Adeola is not, she is careful to note, arguing against the expansion of digital financial services in Nigeria. She is arguing for a different approach to that expansion — one that she summarises as building products around trust progression rather than feature completion.

“The question that product teams need to be asking is not: what features does this wallet need? It is: what does a user who does not yet trust digital finance need to experience, in what sequence, over what period of time, before they are ready to integrate this product into how they manage their money? That is a completely different design question. And it produces a completely different product.”

She describes a framework she has developed through direct observation of customer behaviour at branch level: a progressive trust model in which the product’s complexity and the depth of financial commitment it asks of the user are deliberately staged across multiple interactions, with each interaction designed to provide a positive outcome that incrementally rebuilds the trust that the formal financial system has, for many users, never fully established.

“Start with the smallest possible transaction. Make it work flawlessly. Confirm it in language the user recognises, not banking language, not app language, but the language they use to talk about money with the people they trust.

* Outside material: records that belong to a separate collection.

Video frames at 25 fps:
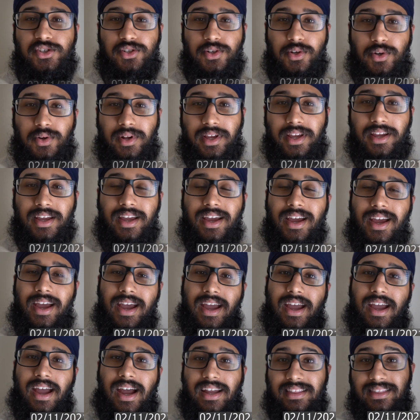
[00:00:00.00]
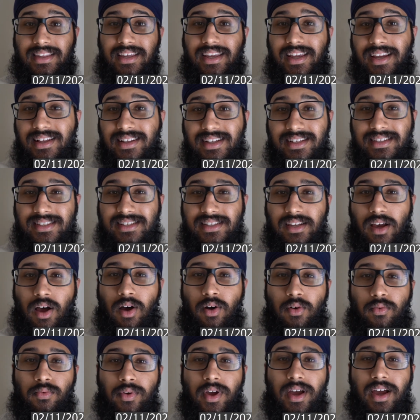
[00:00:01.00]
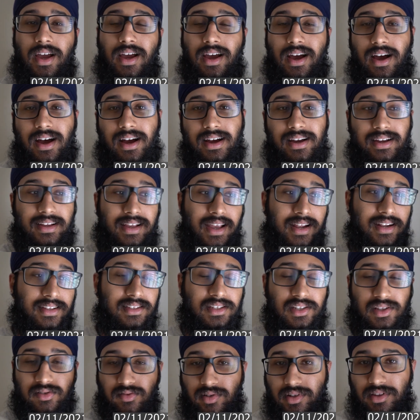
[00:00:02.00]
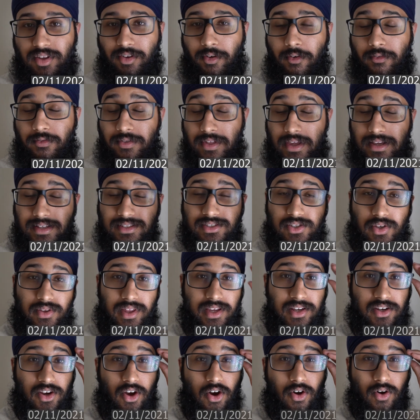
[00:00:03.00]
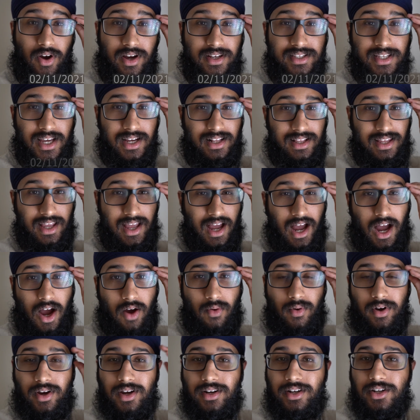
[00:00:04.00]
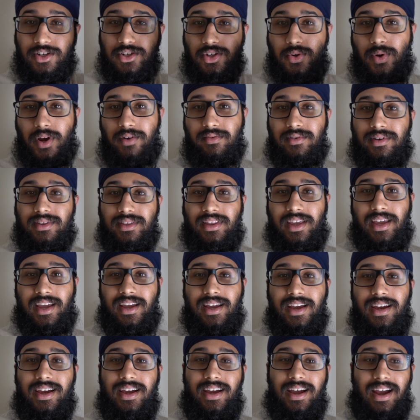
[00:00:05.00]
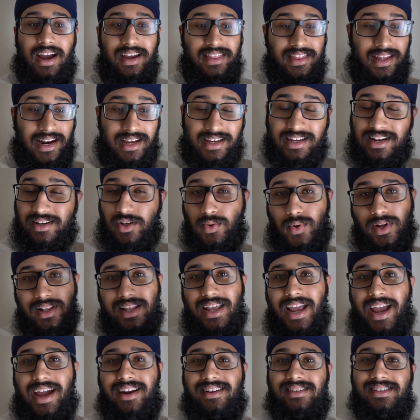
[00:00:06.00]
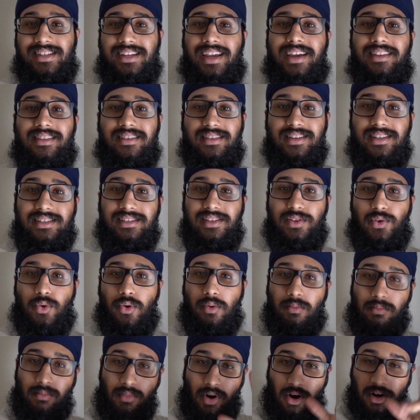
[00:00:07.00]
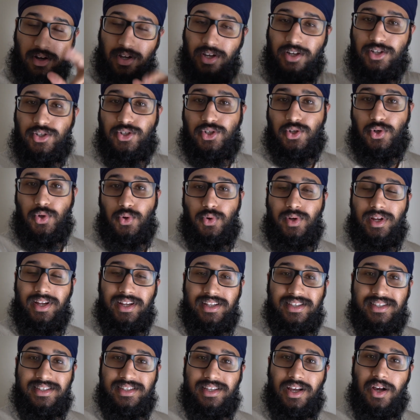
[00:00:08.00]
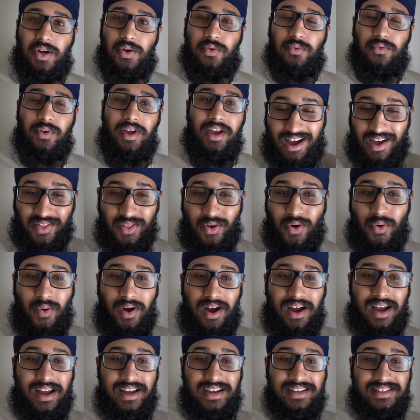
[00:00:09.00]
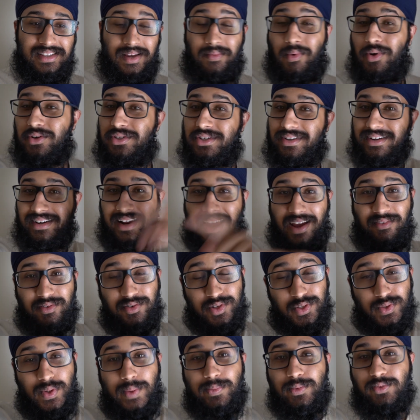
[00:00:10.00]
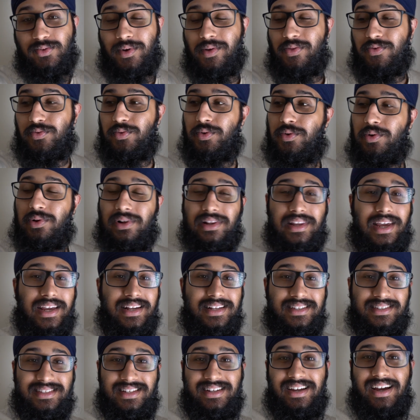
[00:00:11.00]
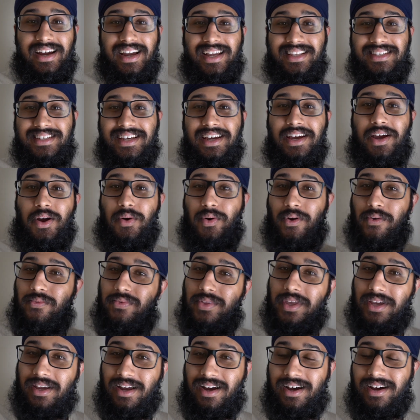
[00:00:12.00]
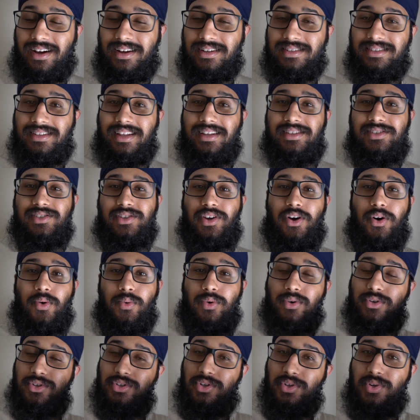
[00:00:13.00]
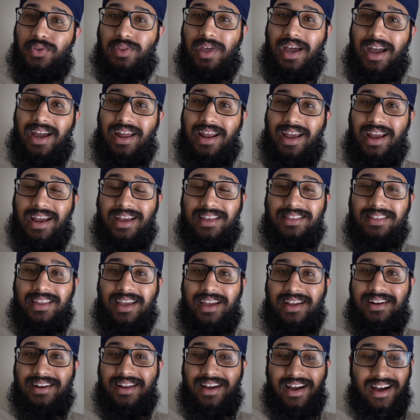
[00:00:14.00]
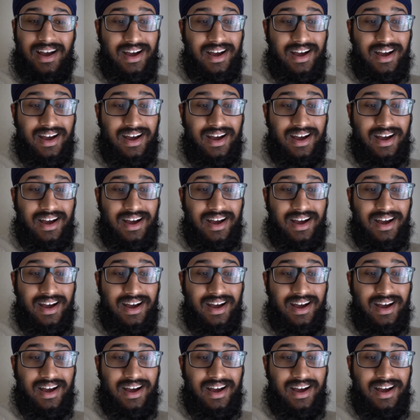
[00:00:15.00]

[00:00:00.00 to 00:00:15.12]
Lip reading: shooting at the hill itself, get into the rhythm of things so they know exactly how we're going to do everything, and then I can quickly edit together this little mock shoot itself. Otherwise, I'm also going to have a script run through later tonight with the cast, so we'll do that, and thenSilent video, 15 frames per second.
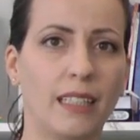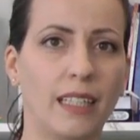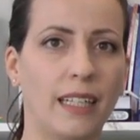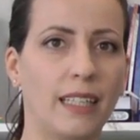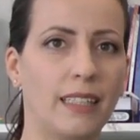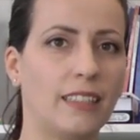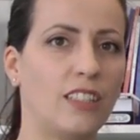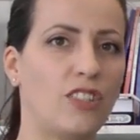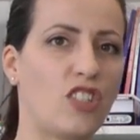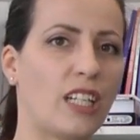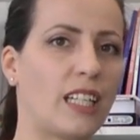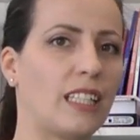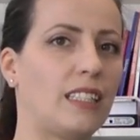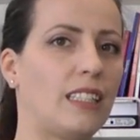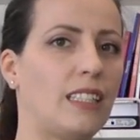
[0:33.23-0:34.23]
and the
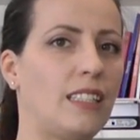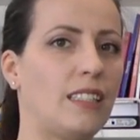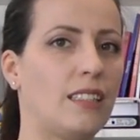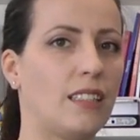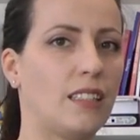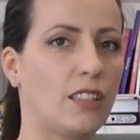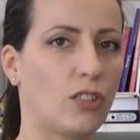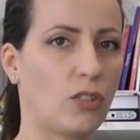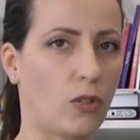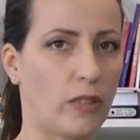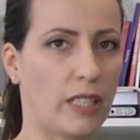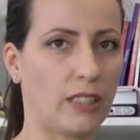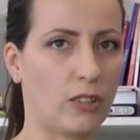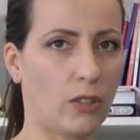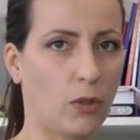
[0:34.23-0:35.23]
jacket is the
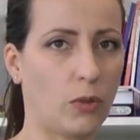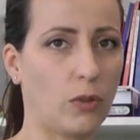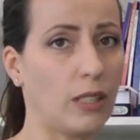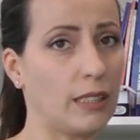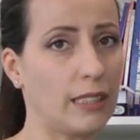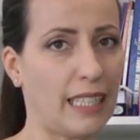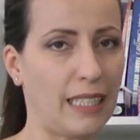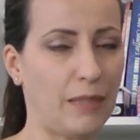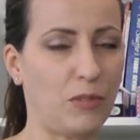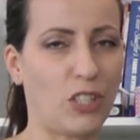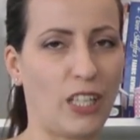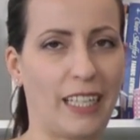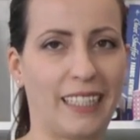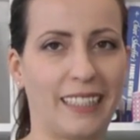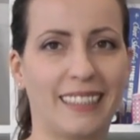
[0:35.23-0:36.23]
Sorrento denim
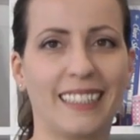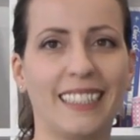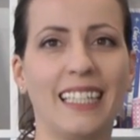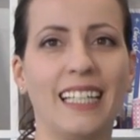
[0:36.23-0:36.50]
jacket.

Then do it again. Then add one small layer of complexity. Then do it again. The product should feel, for at least the first three or four interactions, less like a banking application and more like a very reliable person.”

“The product should feel, for at least the first three or four interactions, less like a banking application and more like a very reliable person.”

This is not, she acknowledges, a framework that is easily compatible with the growth metrics that dominate the current conversation. “Investors want to see user numbers. Boards want to see transaction volumes. Progressive trust architecture produces slower early numbers and much stronger long-term retention. The industry is currently optimising for the metric that makes the deck look good, and it will pay for that decision in attrition rates over the next two to three years.”

It is easy to dismiss warnings like Adeola’s as the scepticism of an insider who is, by professional proximity, closer to the problem than to the solution. But the evidence she cites is real, and the structural analysis she offers is coherent. More significantly, the people most positioned to confirm her diagnosis — the product teams at digital wallet providers who are looking at their own activation data, are not, at present, disputing it publicly.

If her prediction holds, the Nigerian fintech sector finds itself confronting a publicly visible activation crisis rather than a quietly managed one — the question the industry will have to answer is not how it happened, but why it chose not to listen when practitioners with direct knowledge of the problem were describing it clearly, and in advance.

The wallets have been launched. The question is whether the products inside them are ready for the users they were built to serve.